Input records:
-*-*-
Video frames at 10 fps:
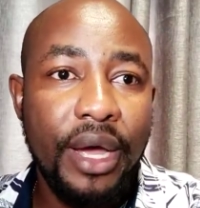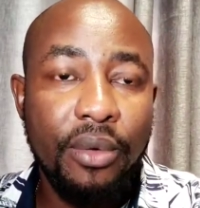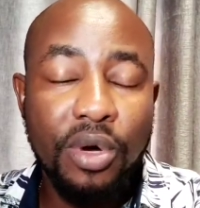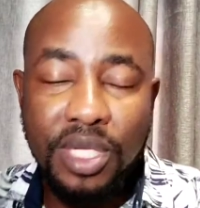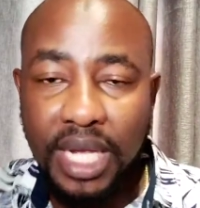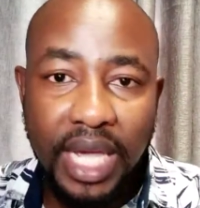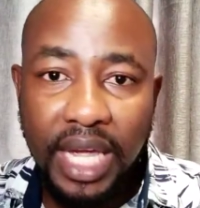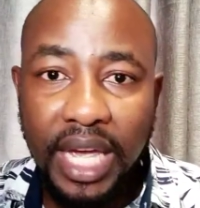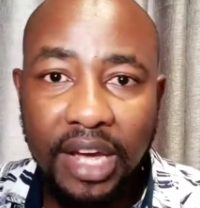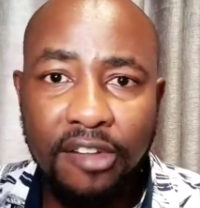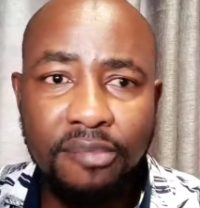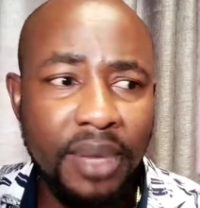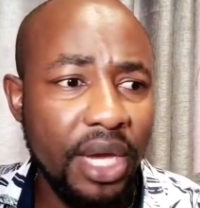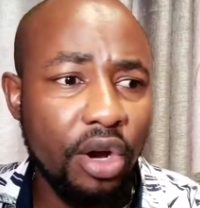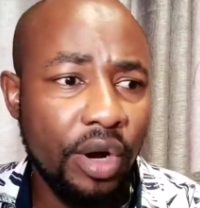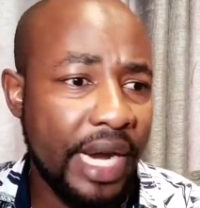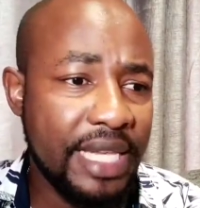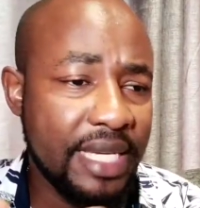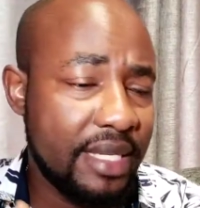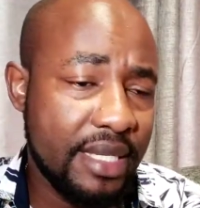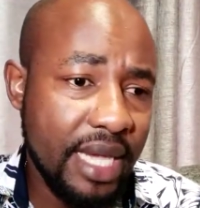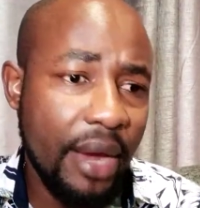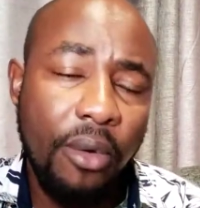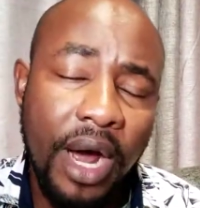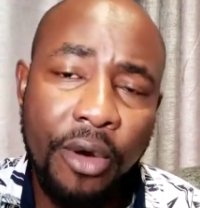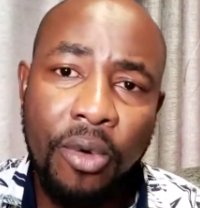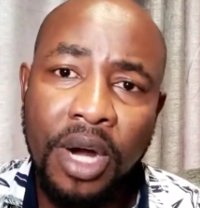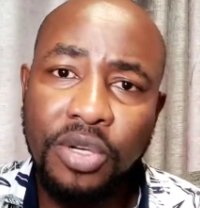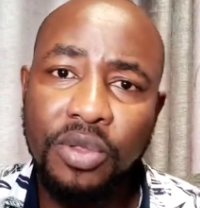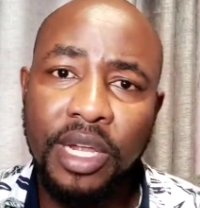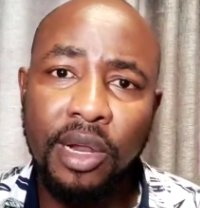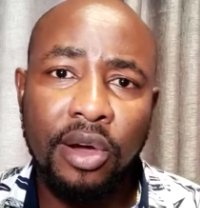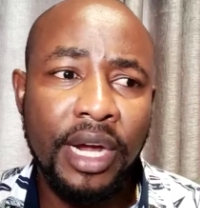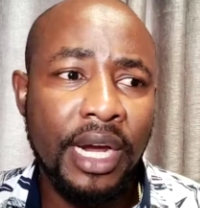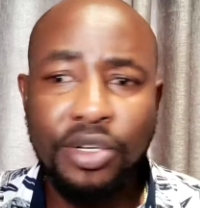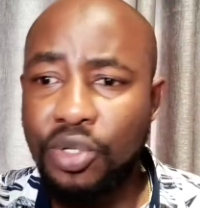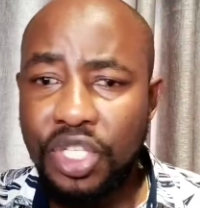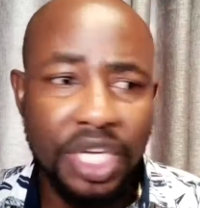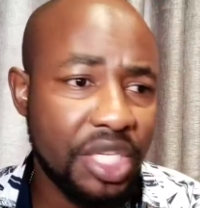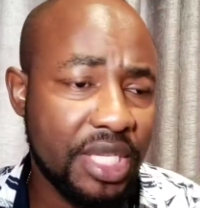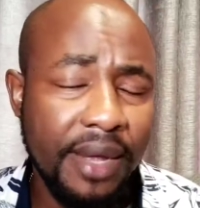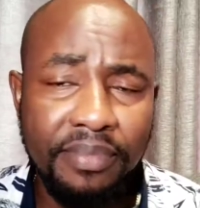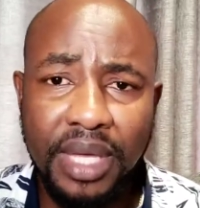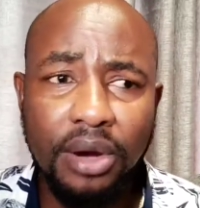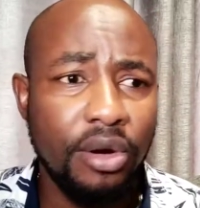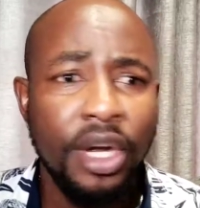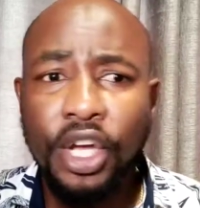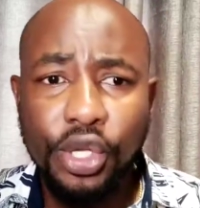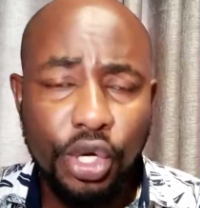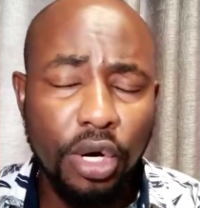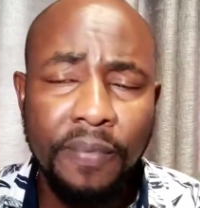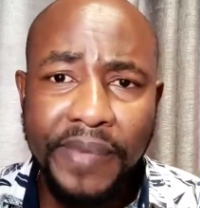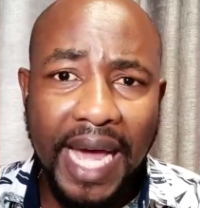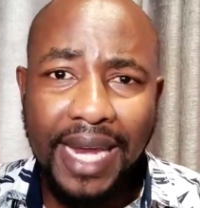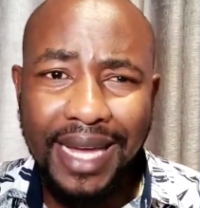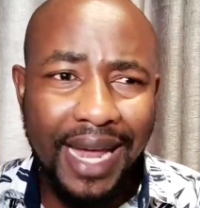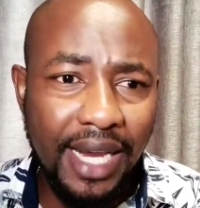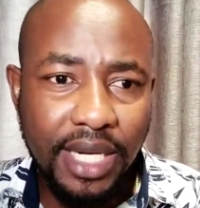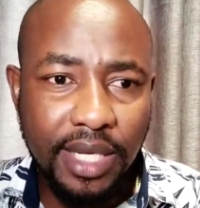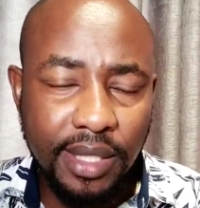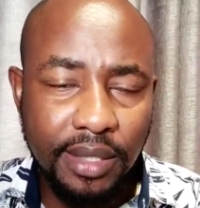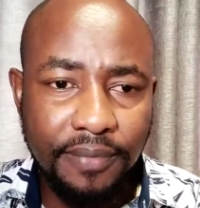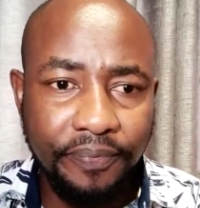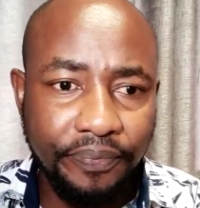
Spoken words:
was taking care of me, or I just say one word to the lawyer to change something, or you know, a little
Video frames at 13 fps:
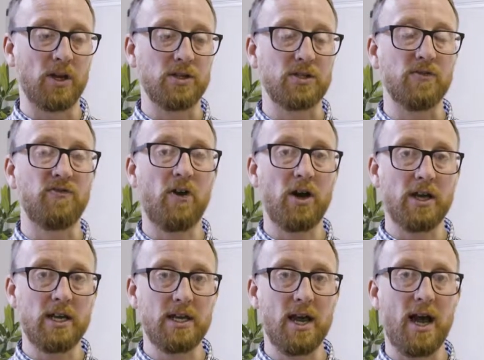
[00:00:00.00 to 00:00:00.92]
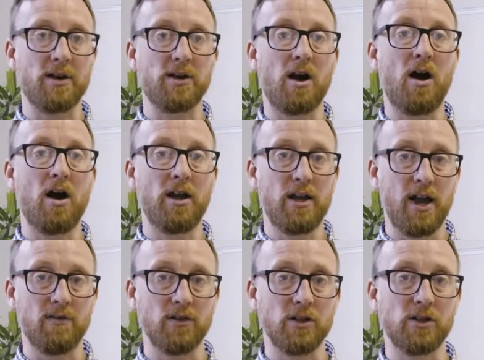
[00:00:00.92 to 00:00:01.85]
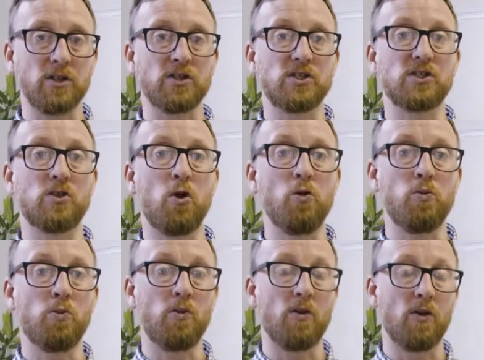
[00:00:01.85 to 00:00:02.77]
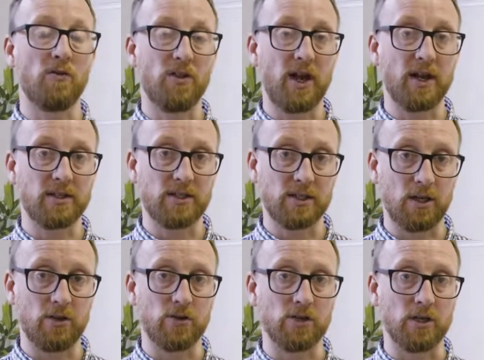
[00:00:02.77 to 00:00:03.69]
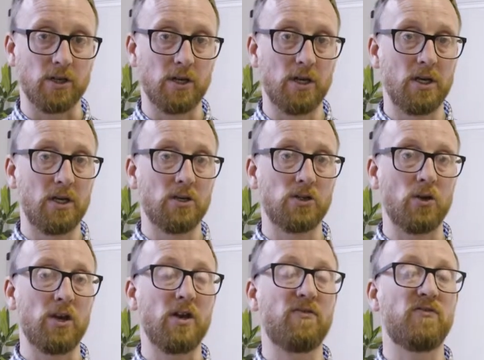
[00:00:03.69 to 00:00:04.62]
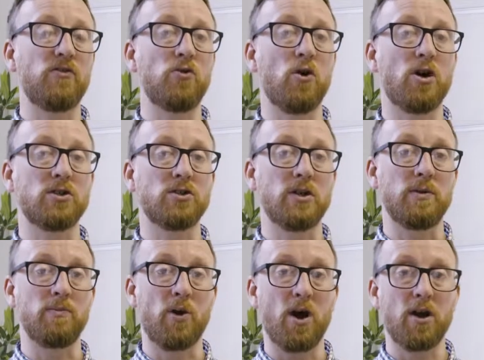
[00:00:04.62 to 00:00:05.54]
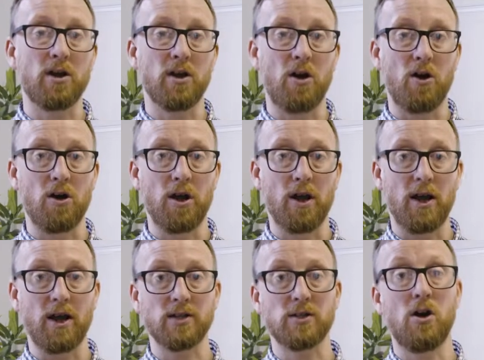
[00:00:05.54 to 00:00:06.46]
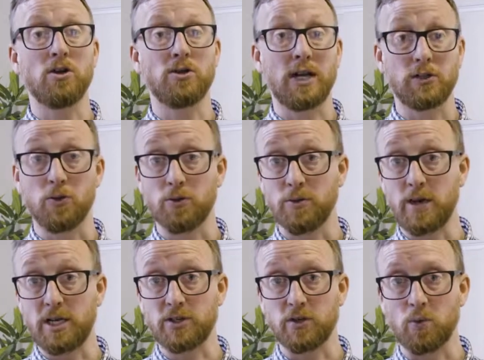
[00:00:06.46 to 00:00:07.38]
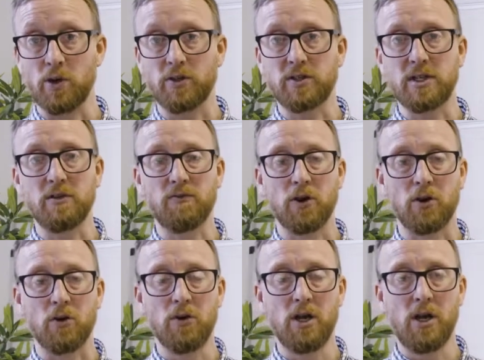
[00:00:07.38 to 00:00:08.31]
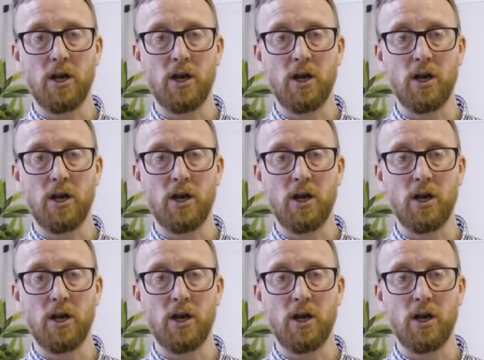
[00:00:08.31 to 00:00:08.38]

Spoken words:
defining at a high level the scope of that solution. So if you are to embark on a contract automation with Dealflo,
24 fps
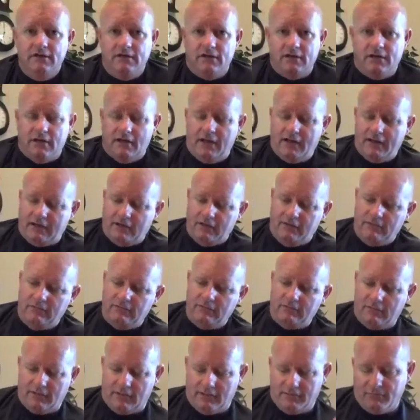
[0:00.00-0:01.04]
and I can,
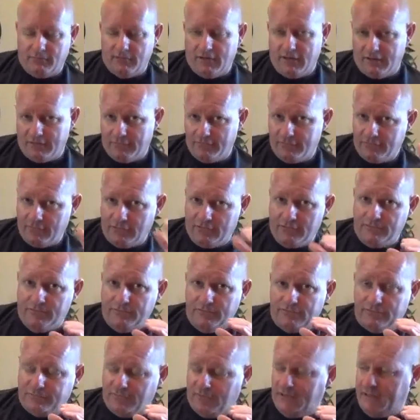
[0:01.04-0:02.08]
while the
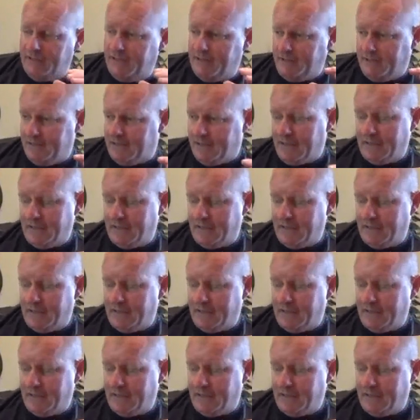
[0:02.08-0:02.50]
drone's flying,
-*-*-
What you should do:
Images are to be omitted; repeat the remaining data above exactly.

Response below:
Video frames at 10 fps:
Spoken words:
was taking care of me, or I just say one word to the lawyer to change something, or you know, a little
Video frames at 13 fps:
[00:00:00.00 to 00:00:00.92]
[00:00:00.92 to 00:00:01.85]
[00:00:01.85 to 00:00:02.77]
[00:00:02.77 to 00:00:03.69]
[00:00:03.69 to 00:00:04.62]
[00:00:04.62 to 00:00:05.54]
[00:00:05.54 to 00:00:06.46]
[00:00:06.46 to 00:00:07.38]
[00:00:07.38 to 00:00:08.31]
[00:00:08.31 to 00:00:08.38]

Spoken words:
defining at a high level the scope of that solution. So if you are to embark on a contract automation with Dealflo,
24 fps
[0:00.00-0:01.04]
and I can,
[0:01.04-0:02.08]
while the
[0:02.08-0:02.50]
drone's flying,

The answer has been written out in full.